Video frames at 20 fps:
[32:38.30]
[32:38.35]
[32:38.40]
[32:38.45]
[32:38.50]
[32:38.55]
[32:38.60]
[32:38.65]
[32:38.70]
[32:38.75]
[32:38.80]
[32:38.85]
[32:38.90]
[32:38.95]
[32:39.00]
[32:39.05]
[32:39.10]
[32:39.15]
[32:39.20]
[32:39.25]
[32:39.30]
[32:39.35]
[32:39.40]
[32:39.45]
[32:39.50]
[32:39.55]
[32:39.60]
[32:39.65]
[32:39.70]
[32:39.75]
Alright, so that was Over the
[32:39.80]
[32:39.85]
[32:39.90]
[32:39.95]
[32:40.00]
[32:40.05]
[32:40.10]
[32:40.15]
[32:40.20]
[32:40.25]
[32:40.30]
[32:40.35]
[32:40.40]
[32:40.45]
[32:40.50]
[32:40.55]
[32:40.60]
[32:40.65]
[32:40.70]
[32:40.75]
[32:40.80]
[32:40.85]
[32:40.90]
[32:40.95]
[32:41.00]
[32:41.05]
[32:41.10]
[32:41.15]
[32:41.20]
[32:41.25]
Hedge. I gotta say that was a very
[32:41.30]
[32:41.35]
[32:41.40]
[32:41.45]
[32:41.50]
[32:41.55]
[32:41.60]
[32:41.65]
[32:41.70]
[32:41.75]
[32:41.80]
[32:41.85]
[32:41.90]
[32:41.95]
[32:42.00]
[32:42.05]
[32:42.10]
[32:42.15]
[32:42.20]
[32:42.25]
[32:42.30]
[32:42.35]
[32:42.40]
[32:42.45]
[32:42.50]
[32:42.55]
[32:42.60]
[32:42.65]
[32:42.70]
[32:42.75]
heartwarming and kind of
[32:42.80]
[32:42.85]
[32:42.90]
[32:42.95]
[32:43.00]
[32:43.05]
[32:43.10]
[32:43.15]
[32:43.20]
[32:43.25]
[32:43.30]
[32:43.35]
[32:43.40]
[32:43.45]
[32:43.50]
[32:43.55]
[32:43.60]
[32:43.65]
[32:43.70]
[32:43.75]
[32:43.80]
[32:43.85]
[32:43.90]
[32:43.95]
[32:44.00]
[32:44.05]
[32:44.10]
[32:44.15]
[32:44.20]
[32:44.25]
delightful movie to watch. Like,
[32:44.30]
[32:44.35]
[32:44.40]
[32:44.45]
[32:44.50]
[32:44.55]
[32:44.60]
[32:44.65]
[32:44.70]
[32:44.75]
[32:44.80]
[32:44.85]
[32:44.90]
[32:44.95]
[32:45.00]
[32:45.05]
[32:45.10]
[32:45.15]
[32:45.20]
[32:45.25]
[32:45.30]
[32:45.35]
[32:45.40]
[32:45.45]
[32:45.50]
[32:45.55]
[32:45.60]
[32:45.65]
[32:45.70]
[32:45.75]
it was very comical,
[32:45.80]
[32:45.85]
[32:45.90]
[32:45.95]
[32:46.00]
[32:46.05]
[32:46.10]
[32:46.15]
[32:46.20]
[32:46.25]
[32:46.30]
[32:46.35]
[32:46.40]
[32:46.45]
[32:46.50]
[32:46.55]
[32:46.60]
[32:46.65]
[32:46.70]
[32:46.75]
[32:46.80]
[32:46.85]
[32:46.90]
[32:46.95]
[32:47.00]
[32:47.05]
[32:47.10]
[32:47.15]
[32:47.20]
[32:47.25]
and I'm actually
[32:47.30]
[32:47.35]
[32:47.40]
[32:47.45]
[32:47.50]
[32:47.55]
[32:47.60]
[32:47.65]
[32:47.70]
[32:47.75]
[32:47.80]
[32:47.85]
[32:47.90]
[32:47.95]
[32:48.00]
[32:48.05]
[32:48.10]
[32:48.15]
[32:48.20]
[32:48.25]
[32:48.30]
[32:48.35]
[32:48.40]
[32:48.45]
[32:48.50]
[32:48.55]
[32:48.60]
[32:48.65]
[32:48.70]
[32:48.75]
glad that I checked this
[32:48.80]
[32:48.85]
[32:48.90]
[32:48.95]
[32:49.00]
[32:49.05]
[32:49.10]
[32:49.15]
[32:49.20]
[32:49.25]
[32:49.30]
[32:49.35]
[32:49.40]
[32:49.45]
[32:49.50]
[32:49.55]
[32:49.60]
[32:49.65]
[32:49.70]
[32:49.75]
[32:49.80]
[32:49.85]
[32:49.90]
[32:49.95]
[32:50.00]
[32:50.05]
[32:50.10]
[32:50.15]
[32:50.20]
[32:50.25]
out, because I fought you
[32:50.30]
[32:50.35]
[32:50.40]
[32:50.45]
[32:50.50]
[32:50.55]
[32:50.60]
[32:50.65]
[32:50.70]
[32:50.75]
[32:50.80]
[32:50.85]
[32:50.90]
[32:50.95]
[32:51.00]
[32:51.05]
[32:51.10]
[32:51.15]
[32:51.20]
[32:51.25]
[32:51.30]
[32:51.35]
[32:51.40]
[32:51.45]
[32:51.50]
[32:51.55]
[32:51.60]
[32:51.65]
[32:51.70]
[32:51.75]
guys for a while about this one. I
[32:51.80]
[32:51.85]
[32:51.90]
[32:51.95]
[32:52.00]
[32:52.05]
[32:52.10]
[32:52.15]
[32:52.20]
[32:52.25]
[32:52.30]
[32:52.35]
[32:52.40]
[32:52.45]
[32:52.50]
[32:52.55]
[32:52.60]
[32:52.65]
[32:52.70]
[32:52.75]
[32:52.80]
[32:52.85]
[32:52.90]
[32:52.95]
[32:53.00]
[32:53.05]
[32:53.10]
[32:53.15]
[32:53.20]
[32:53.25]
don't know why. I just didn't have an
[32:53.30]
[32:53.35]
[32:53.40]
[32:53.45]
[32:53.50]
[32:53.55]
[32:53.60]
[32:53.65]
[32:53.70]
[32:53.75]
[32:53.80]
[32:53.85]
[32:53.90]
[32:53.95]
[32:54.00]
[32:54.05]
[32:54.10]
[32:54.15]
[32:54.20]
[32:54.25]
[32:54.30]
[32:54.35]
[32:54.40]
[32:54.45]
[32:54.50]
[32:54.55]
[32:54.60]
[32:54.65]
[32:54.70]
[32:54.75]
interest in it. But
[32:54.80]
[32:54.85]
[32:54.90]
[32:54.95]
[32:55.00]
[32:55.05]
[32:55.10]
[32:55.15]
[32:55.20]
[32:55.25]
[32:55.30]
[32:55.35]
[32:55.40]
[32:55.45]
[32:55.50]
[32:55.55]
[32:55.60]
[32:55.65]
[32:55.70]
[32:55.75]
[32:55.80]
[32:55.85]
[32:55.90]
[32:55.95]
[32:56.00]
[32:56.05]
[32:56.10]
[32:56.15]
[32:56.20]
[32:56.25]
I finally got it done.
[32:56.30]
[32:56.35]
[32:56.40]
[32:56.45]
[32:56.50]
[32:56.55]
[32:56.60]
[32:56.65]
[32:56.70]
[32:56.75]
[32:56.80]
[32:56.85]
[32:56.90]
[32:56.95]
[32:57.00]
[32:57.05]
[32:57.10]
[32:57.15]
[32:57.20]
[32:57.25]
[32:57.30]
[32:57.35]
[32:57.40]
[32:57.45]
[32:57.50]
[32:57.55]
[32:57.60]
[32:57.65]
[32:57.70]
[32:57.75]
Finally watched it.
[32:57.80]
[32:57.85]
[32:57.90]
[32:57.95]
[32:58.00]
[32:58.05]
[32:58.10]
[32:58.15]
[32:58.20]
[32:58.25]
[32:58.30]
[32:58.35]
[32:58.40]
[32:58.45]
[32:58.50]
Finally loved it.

==============================

▶ **Work to complete**
Word for word, transcribe the data shown above.

▶ **Solution to this problem**
Video frames at 20 fps:
[32:38.30]
[32:38.35]
[32:38.40]
[32:38.45]
[32:38.50]
[32:38.55]
[32:38.60]
[32:38.65]
[32:38.70]
[32:38.75]
[32:38.80]
[32:38.85]
[32:38.90]
[32:38.95]
[32:39.00]
[32:39.05]
[32:39.10]
[32:39.15]
[32:39.20]
[32:39.25]
[32:39.30]
[32:39.35]
[32:39.40]
[32:39.45]
[32:39.50]
[32:39.55]
[32:39.60]
[32:39.65]
[32:39.70]
[32:39.75]
Alright, so that was Over the
[32:39.80]
[32:39.85]
[32:39.90]
[32:39.95]
[32:40.00]
[32:40.05]
[32:40.10]
[32:40.15]
[32:40.20]
[32:40.25]
[32:40.30]
[32:40.35]
[32:40.40]
[32:40.45]
[32:40.50]
[32:40.55]
[32:40.60]
[32:40.65]
[32:40.70]
[32:40.75]
[32:40.80]
[32:40.85]
[32:40.90]
[32:40.95]
[32:41.00]
[32:41.05]
[32:41.10]
[32:41.15]
[32:41.20]
[32:41.25]
Hedge. I gotta say that was a very
[32:41.30]
[32:41.35]
[32:41.40]
[32:41.45]
[32:41.50]
[32:41.55]
[32:41.60]
[32:41.65]
[32:41.70]
[32:41.75]
[32:41.80]
[32:41.85]
[32:41.90]
[32:41.95]
[32:42.00]
[32:42.05]
[32:42.10]
[32:42.15]
[32:42.20]
[32:42.25]
[32:42.30]
[32:42.35]
[32:42.40]
[32:42.45]
[32:42.50]
[32:42.55]
[32:42.60]
[32:42.65]
[32:42.70]
[32:42.75]
heartwarming and kind of
[32:42.80]
[32:42.85]
[32:42.90]
[32:42.95]
[32:43.00]
[32:43.05]
[32:43.10]
[32:43.15]
[32:43.20]
[32:43.25]
[32:43.30]
[32:43.35]
[32:43.40]
[32:43.45]
[32:43.50]
[32:43.55]
[32:43.60]
[32:43.65]
[32:43.70]
[32:43.75]
[32:43.80]
[32:43.85]
[32:43.90]
[32:43.95]
[32:44.00]
[32:44.05]
[32:44.10]
[32:44.15]
[32:44.20]
[32:44.25]
delightful movie to watch. Like,
[32:44.30]
[32:44.35]
[32:44.40]
[32:44.45]
[32:44.50]
[32:44.55]
[32:44.60]
[32:44.65]
[32:44.70]
[32:44.75]
[32:44.80]
[32:44.85]
[32:44.90]
[32:44.95]
[32:45.00]
[32:45.05]
[32:45.10]
[32:45.15]
[32:45.20]
[32:45.25]
[32:45.30]
[32:45.35]
[32:45.40]
[32:45.45]
[32:45.50]
[32:45.55]
[32:45.60]
[32:45.65]
[32:45.70]
[32:45.75]
it was very comical,
[32:45.80]
[32:45.85]
[32:45.90]
[32:45.95]
[32:46.00]
[32:46.05]
[32:46.10]
[32:46.15]
[32:46.20]
[32:46.25]
[32:46.30]
[32:46.35]
[32:46.40]
[32:46.45]
[32:46.50]
[32:46.55]
[32:46.60]
[32:46.65]
[32:46.70]
[32:46.75]
[32:46.80]
[32:46.85]
[32:46.90]
[32:46.95]
[32:47.00]
[32:47.05]
[32:47.10]
[32:47.15]
[32:47.20]
[32:47.25]
and I'm actually
[32:47.30]
[32:47.35]
[32:47.40]
[32:47.45]
[32:47.50]
[32:47.55]
[32:47.60]
[32:47.65]
[32:47.70]
[32:47.75]
[32:47.80]
[32:47.85]
[32:47.90]
[32:47.95]
[32:48.00]
[32:48.05]
[32:48.10]
[32:48.15]
[32:48.20]
[32:48.25]
[32:48.30]
[32:48.35]
[32:48.40]
[32:48.45]
[32:48.50]
[32:48.55]
[32:48.60]
[32:48.65]
[32:48.70]
[32:48.75]
glad that I checked this
[32:48.80]
[32:48.85]
[32:48.90]
[32:48.95]
[32:49.00]
[32:49.05]
[32:49.10]
[32:49.15]
[32:49.20]
[32:49.25]
[32:49.30]
[32:49.35]
[32:49.40]
[32:49.45]
[32:49.50]
[32:49.55]
[32:49.60]
[32:49.65]
[32:49.70]
[32:49.75]
[32:49.80]
[32:49.85]
[32:49.90]
[32:49.95]
[32:50.00]
[32:50.05]
[32:50.10]
[32:50.15]
[32:50.20]
[32:50.25]
out, because I fought you
[32:50.30]
[32:50.35]
[32:50.40]
[32:50.45]
[32:50.50]
[32:50.55]
[32:50.60]
[32:50.65]
[32:50.70]
[32:50.75]
[32:50.80]
[32:50.85]
[32:50.90]
[32:50.95]
[32:51.00]
[32:51.05]
[32:51.10]
[32:51.15]
[32:51.20]
[32:51.25]
[32:51.30]
[32:51.35]
[32:51.40]
[32:51.45]
[32:51.50]
[32:51.55]
[32:51.60]
[32:51.65]
[32:51.70]
[32:51.75]
guys for a while about this one. I
[32:51.80]
[32:51.85]
[32:51.90]
[32:51.95]
[32:52.00]
[32:52.05]
[32:52.10]
[32:52.15]
[32:52.20]
[32:52.25]
[32:52.30]
[32:52.35]
[32:52.40]
[32:52.45]
[32:52.50]
[32:52.55]
[32:52.60]
[32:52.65]
[32:52.70]
[32:52.75]
[32:52.80]
[32:52.85]
[32:52.90]
[32:52.95]
[32:53.00]
[32:53.05]
[32:53.10]
[32:53.15]
[32:53.20]
[32:53.25]
don't know why. I just didn't have an
[32:53.30]
[32:53.35]
[32:53.40]
[32:53.45]
[32:53.50]
[32:53.55]
[32:53.60]
[32:53.65]
[32:53.70]
[32:53.75]
[32:53.80]
[32:53.85]
[32:53.90]
[32:53.95]
[32:54.00]
[32:54.05]
[32:54.10]
[32:54.15]
[32:54.20]
[32:54.25]
[32:54.30]
[32:54.35]
[32:54.40]
[32:54.45]
[32:54.50]
[32:54.55]
[32:54.60]
[32:54.65]
[32:54.70]
[32:54.75]
interest in it. But
[32:54.80]
[32:54.85]
[32:54.90]
[32:54.95]
[32:55.00]
[32:55.05]
[32:55.10]
[32:55.15]
[32:55.20]
[32:55.25]
[32:55.30]
[32:55.35]
[32:55.40]
[32:55.45]
[32:55.50]
[32:55.55]
[32:55.60]
[32:55.65]
[32:55.70]
[32:55.75]
[32:55.80]
[32:55.85]
[32:55.90]
[32:55.95]
[32:56.00]
[32:56.05]
[32:56.10]
[32:56.15]
[32:56.20]
[32:56.25]
I finally got it done.
[32:56.30]
[32:56.35]
[32:56.40]
[32:56.45]
[32:56.50]
[32:56.55]
[32:56.60]
[32:56.65]
[32:56.70]
[32:56.75]
[32:56.80]
[32:56.85]
[32:56.90]
[32:56.95]
[32:57.00]
[32:57.05]
[32:57.10]
[32:57.15]
[32:57.20]
[32:57.25]
[32:57.30]
[32:57.35]
[32:57.40]
[32:57.45]
[32:57.50]
[32:57.55]
[32:57.60]
[32:57.65]
[32:57.70]
[32:57.75]
Finally watched it.
[32:57.80]
[32:57.85]
[32:57.90]
[32:57.95]
[32:58.00]
[32:58.05]
[32:58.10]
[32:58.15]
[32:58.20]
[32:58.25]
[32:58.30]
[32:58.35]
[32:58.40]
[32:58.45]
[32:58.50]
Finally loved it.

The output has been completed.